#### Records for this exercise
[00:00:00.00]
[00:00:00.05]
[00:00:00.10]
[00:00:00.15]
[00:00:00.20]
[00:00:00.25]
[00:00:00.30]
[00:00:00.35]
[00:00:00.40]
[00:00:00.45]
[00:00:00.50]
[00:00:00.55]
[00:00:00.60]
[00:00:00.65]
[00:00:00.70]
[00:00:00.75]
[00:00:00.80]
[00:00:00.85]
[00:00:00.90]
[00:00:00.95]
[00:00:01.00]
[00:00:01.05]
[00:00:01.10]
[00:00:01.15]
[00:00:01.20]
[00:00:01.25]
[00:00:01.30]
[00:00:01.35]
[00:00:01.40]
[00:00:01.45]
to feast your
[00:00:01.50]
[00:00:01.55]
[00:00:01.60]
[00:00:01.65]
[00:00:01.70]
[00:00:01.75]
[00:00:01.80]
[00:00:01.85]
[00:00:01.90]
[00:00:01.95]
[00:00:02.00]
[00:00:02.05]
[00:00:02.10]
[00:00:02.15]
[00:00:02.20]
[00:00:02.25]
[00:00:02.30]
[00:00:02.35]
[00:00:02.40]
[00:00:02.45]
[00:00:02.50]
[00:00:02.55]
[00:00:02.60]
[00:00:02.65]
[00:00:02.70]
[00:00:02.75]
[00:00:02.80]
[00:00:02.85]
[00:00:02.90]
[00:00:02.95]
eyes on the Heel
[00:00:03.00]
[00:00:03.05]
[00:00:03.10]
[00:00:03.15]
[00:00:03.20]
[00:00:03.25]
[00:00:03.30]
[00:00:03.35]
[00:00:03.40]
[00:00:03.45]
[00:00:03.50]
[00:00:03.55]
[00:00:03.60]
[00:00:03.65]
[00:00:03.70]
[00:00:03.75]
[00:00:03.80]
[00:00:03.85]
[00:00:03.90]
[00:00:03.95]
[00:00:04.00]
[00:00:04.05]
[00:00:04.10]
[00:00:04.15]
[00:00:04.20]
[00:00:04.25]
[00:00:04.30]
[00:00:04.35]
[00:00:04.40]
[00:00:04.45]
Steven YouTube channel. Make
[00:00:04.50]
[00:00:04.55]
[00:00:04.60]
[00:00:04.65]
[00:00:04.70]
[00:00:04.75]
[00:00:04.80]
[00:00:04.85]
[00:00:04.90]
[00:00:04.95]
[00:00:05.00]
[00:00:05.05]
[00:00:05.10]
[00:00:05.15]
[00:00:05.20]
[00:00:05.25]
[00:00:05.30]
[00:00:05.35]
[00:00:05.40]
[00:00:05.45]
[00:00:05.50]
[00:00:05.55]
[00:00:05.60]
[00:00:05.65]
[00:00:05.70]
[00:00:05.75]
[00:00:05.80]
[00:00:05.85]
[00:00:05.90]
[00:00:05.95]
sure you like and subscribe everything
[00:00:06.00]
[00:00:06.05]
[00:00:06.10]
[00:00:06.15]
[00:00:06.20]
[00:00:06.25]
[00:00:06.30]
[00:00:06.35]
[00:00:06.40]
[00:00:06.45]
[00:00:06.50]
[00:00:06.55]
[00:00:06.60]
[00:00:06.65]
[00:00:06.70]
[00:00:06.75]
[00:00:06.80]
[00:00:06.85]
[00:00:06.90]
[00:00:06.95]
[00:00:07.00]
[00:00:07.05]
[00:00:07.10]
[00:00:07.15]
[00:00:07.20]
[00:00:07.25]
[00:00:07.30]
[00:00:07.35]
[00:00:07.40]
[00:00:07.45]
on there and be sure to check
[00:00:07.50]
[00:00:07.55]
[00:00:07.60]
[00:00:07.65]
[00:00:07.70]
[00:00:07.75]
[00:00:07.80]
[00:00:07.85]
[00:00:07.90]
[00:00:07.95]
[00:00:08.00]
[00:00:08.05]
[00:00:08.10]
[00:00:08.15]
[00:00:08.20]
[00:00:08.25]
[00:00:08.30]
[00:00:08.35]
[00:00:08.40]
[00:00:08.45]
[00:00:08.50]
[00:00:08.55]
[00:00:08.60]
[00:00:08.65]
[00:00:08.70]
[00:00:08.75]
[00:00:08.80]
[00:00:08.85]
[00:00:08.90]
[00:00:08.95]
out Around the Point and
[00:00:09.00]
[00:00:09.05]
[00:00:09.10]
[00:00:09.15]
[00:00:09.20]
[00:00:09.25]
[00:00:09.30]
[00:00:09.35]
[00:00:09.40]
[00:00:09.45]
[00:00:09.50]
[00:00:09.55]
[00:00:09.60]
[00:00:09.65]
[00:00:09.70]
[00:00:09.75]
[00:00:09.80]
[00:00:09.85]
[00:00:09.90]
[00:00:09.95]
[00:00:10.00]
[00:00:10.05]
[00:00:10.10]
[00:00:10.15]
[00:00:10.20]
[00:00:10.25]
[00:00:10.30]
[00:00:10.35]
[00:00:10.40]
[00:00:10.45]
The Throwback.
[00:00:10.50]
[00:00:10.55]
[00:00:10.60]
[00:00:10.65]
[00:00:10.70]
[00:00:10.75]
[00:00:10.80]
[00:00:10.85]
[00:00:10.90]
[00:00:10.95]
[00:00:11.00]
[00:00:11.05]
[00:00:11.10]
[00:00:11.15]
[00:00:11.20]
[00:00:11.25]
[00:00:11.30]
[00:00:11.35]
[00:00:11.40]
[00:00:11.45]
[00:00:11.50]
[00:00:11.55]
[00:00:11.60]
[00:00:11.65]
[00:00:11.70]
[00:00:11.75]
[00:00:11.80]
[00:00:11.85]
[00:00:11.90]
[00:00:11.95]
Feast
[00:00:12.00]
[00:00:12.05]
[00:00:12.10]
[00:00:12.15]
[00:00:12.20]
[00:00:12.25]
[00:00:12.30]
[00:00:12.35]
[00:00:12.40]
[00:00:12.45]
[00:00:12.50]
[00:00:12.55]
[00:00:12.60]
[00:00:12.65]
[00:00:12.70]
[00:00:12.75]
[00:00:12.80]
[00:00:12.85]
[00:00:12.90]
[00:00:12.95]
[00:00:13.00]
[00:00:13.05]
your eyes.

---

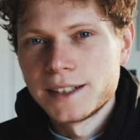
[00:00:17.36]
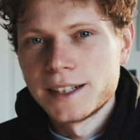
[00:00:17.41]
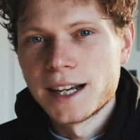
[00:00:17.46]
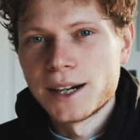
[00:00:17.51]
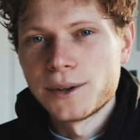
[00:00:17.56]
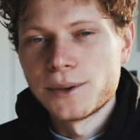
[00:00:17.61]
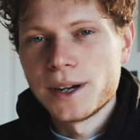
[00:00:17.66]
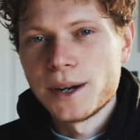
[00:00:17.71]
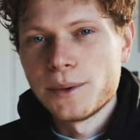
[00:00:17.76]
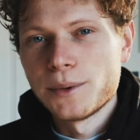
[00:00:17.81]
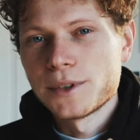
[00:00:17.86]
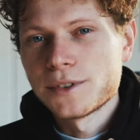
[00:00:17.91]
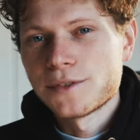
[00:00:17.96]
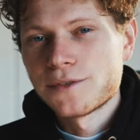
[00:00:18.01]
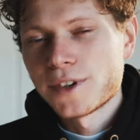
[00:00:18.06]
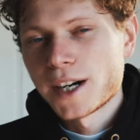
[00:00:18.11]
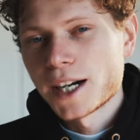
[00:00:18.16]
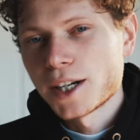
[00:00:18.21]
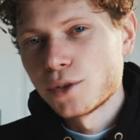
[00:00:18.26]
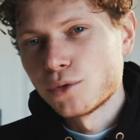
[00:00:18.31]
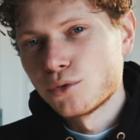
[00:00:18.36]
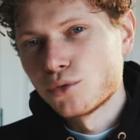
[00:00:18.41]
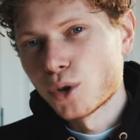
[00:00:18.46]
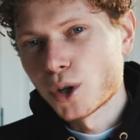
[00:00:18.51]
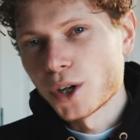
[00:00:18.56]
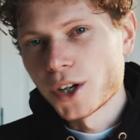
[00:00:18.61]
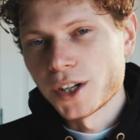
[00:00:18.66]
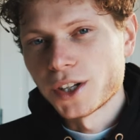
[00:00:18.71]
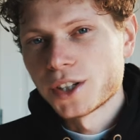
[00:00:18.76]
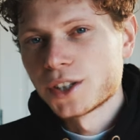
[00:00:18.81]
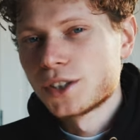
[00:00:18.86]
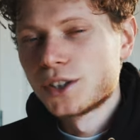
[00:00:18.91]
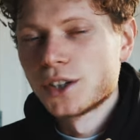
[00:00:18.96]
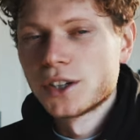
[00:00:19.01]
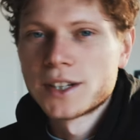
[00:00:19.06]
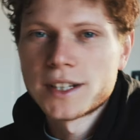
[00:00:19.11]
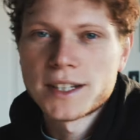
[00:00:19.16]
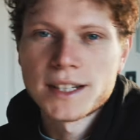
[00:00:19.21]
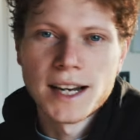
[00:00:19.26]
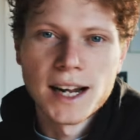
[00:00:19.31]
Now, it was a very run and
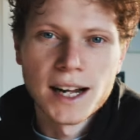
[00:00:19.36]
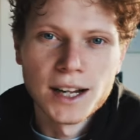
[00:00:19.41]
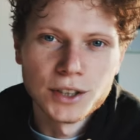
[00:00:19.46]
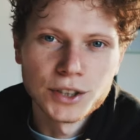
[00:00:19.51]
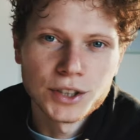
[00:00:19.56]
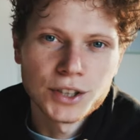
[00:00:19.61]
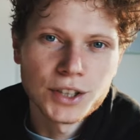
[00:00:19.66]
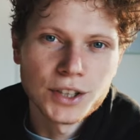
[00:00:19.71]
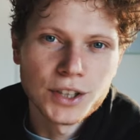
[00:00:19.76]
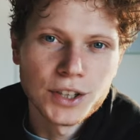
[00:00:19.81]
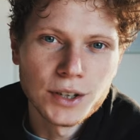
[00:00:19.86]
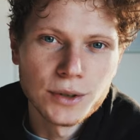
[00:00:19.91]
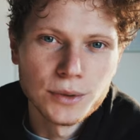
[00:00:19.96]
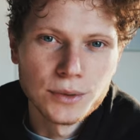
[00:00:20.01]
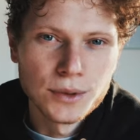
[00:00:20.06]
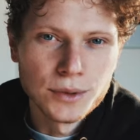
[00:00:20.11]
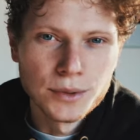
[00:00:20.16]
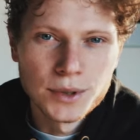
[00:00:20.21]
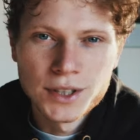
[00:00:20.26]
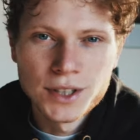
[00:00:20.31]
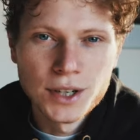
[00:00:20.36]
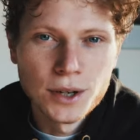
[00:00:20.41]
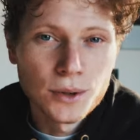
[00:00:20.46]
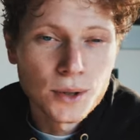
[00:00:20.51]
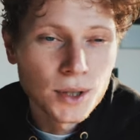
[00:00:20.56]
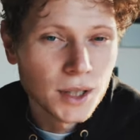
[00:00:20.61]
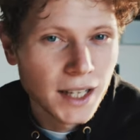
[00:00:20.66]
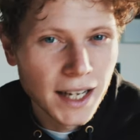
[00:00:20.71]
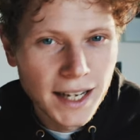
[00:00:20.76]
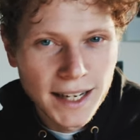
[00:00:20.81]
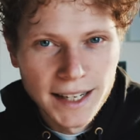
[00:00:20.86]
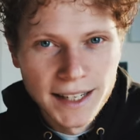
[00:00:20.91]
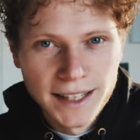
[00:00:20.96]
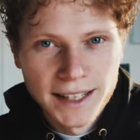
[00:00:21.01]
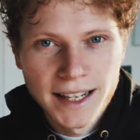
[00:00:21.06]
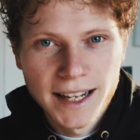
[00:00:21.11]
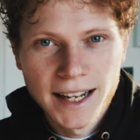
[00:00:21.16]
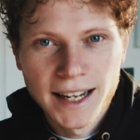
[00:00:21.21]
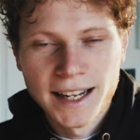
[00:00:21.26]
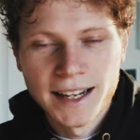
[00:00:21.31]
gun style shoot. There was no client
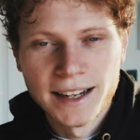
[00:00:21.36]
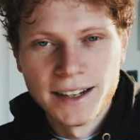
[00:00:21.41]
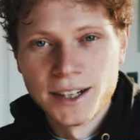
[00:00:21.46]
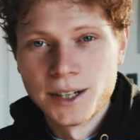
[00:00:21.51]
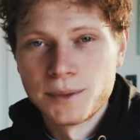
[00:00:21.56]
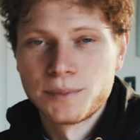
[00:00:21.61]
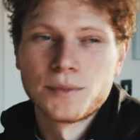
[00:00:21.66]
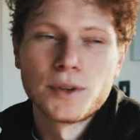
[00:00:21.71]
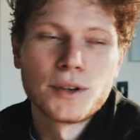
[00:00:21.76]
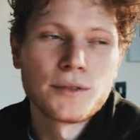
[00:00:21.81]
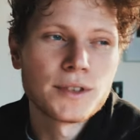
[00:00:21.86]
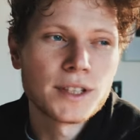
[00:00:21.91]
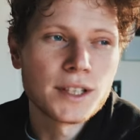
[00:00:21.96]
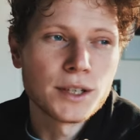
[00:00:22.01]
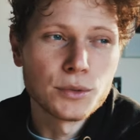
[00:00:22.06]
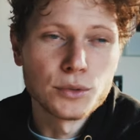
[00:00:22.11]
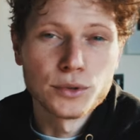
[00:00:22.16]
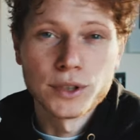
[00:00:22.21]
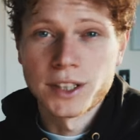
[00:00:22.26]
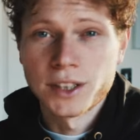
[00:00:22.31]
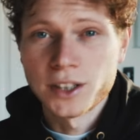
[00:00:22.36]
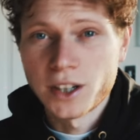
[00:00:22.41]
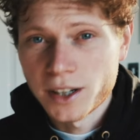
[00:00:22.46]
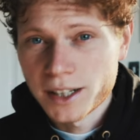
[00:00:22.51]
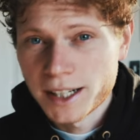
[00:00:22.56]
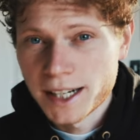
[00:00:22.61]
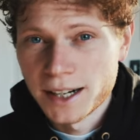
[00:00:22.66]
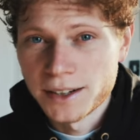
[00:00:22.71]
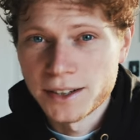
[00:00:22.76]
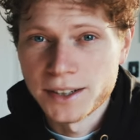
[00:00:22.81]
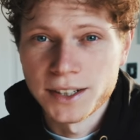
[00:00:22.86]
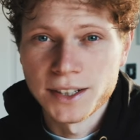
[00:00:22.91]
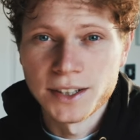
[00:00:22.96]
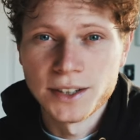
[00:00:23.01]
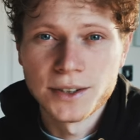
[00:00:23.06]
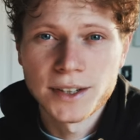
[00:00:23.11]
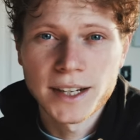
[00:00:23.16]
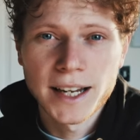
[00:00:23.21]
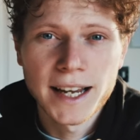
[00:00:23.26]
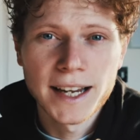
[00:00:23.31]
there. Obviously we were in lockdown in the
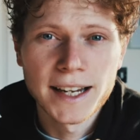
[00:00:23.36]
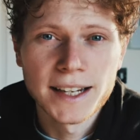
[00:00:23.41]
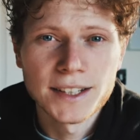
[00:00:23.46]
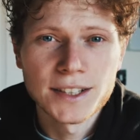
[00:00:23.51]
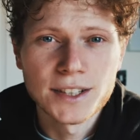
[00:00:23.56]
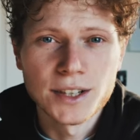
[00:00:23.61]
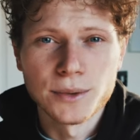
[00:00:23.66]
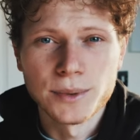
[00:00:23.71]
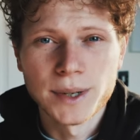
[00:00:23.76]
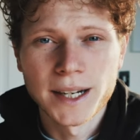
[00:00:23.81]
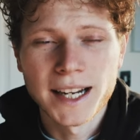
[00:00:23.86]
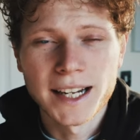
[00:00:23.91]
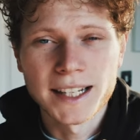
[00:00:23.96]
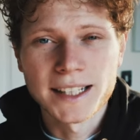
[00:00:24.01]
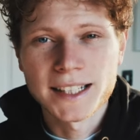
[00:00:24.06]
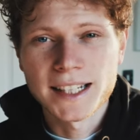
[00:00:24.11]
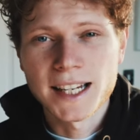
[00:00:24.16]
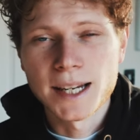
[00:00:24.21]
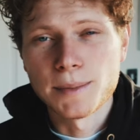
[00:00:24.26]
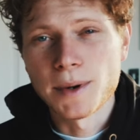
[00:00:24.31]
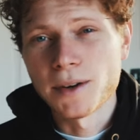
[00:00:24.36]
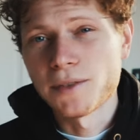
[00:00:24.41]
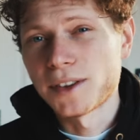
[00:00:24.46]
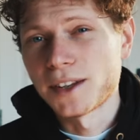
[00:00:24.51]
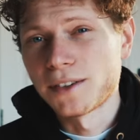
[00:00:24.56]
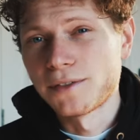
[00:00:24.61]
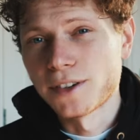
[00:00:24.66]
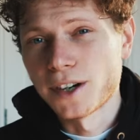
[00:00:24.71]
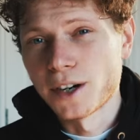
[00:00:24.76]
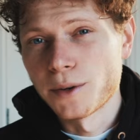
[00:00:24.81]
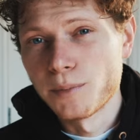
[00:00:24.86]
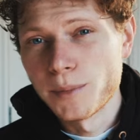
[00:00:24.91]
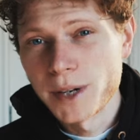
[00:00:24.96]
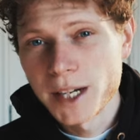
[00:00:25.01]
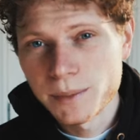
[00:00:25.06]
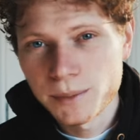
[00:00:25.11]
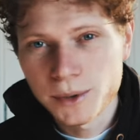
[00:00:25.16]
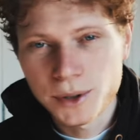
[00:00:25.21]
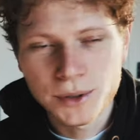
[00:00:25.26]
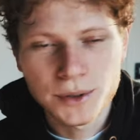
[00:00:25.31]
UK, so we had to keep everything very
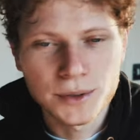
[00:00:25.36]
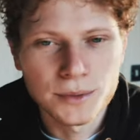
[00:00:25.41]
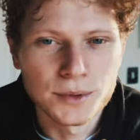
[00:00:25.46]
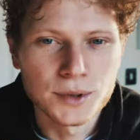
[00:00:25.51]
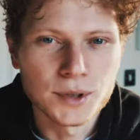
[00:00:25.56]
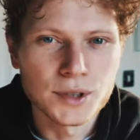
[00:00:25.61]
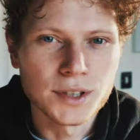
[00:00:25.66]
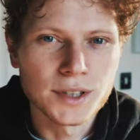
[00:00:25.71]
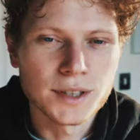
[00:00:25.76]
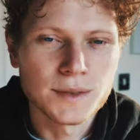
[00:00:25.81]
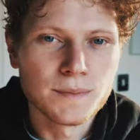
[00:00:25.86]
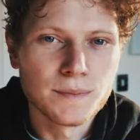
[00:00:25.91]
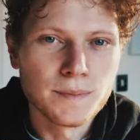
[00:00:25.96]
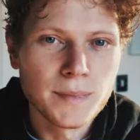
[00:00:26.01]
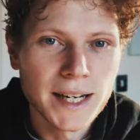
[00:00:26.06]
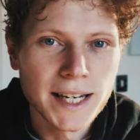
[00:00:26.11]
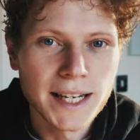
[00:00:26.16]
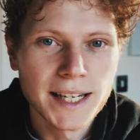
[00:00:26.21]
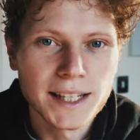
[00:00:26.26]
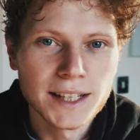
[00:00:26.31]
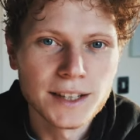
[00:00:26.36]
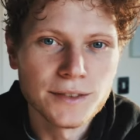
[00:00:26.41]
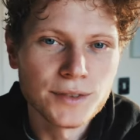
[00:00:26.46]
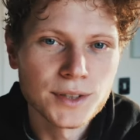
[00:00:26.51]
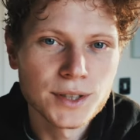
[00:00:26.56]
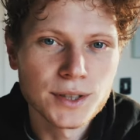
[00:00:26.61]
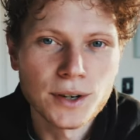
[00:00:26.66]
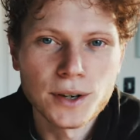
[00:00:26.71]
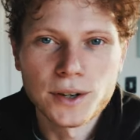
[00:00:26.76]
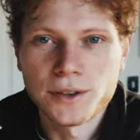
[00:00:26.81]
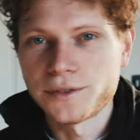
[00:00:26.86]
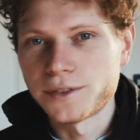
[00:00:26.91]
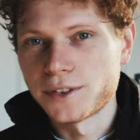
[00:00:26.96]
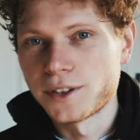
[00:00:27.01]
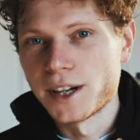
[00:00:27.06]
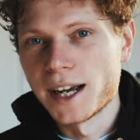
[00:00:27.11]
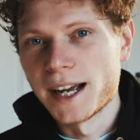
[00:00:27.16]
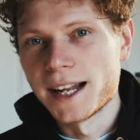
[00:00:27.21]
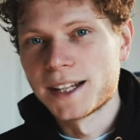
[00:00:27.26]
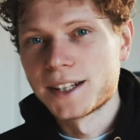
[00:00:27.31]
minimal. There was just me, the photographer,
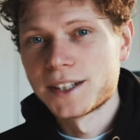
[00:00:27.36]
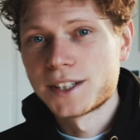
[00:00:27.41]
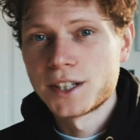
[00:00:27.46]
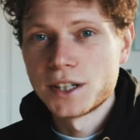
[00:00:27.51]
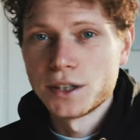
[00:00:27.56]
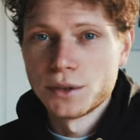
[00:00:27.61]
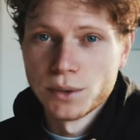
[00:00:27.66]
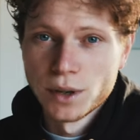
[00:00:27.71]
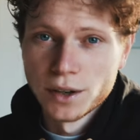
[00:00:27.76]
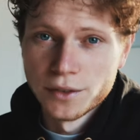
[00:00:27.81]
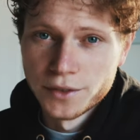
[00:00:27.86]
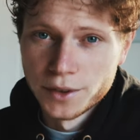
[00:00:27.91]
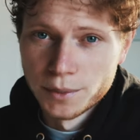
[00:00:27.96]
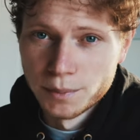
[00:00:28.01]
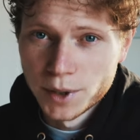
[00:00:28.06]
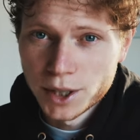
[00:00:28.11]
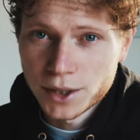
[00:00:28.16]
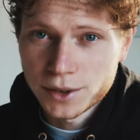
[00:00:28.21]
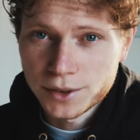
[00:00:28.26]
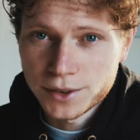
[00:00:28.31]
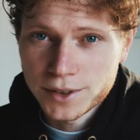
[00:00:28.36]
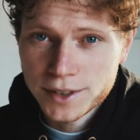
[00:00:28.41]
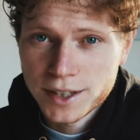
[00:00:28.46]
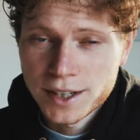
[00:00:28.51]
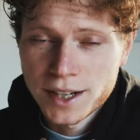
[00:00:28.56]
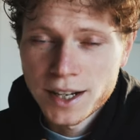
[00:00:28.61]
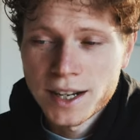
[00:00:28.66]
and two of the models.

#### What you need to do
From the entries above, copy exactly the lines starting at the one with "[00:00:20.86]" and stopping at the one with "[00:00:25.51]", keeping both ends. Drop the pictures.

#### Task output
[00:00:20.86]
[00:00:20.91]
[00:00:20.96]
[00:00:21.01]
[00:00:21.06]
[00:00:21.11]
[00:00:21.16]
[00:00:21.21]
[00:00:21.26]
[00:00:21.31]
gun style shoot. There was no client
[00:00:21.36]
[00:00:21.41]
[00:00:21.46]
[00:00:21.51]
[00:00:21.56]
[00:00:21.61]
[00:00:21.66]
[00:00:21.71]
[00:00:21.76]
[00:00:21.81]
[00:00:21.86]
[00:00:21.91]
[00:00:21.96]
[00:00:22.01]
[00:00:22.06]
[00:00:22.11]
[00:00:22.16]
[00:00:22.21]
[00:00:22.26]
[00:00:22.31]
[00:00:22.36]
[00:00:22.41]
[00:00:22.46]
[00:00:22.51]
[00:00:22.56]
[00:00:22.61]
[00:00:22.66]
[00:00:22.71]
[00:00:22.76]
[00:00:22.81]
[00:00:22.86]
[00:00:22.91]
[00:00:22.96]
[00:00:23.01]
[00:00:23.06]
[00:00:23.11]
[00:00:23.16]
[00:00:23.21]
[00:00:23.26]
[00:00:23.31]
there. Obviously we were in lockdown in the
[00:00:23.36]
[00:00:23.41]
[00:00:23.46]
[00:00:23.51]
[00:00:23.56]
[00:00:23.61]
[00:00:23.66]
[00:00:23.71]
[00:00:23.76]
[00:00:23.81]
[00:00:23.86]
[00:00:23.91]
[00:00:23.96]
[00:00:24.01]
[00:00:24.06]
[00:00:24.11]
[00:00:24.16]
[00:00:24.21]
[00:00:24.26]
[00:00:24.31]
[00:00:24.36]
[00:00:24.41]
[00:00:24.46]
[00:00:24.51]
[00:00:24.56]
[00:00:24.61]
[00:00:24.66]
[00:00:24.71]
[00:00:24.76]
[00:00:24.81]
[00:00:24.86]
[00:00:24.91]
[00:00:24.96]
[00:00:25.01]
[00:00:25.06]
[00:00:25.11]
[00:00:25.16]
[00:00:25.21]
[00:00:25.26]
[00:00:25.31]
UK, so we had to keep everything very
[00:00:25.36]
[00:00:25.41]
[00:00:25.46]
[00:00:25.51]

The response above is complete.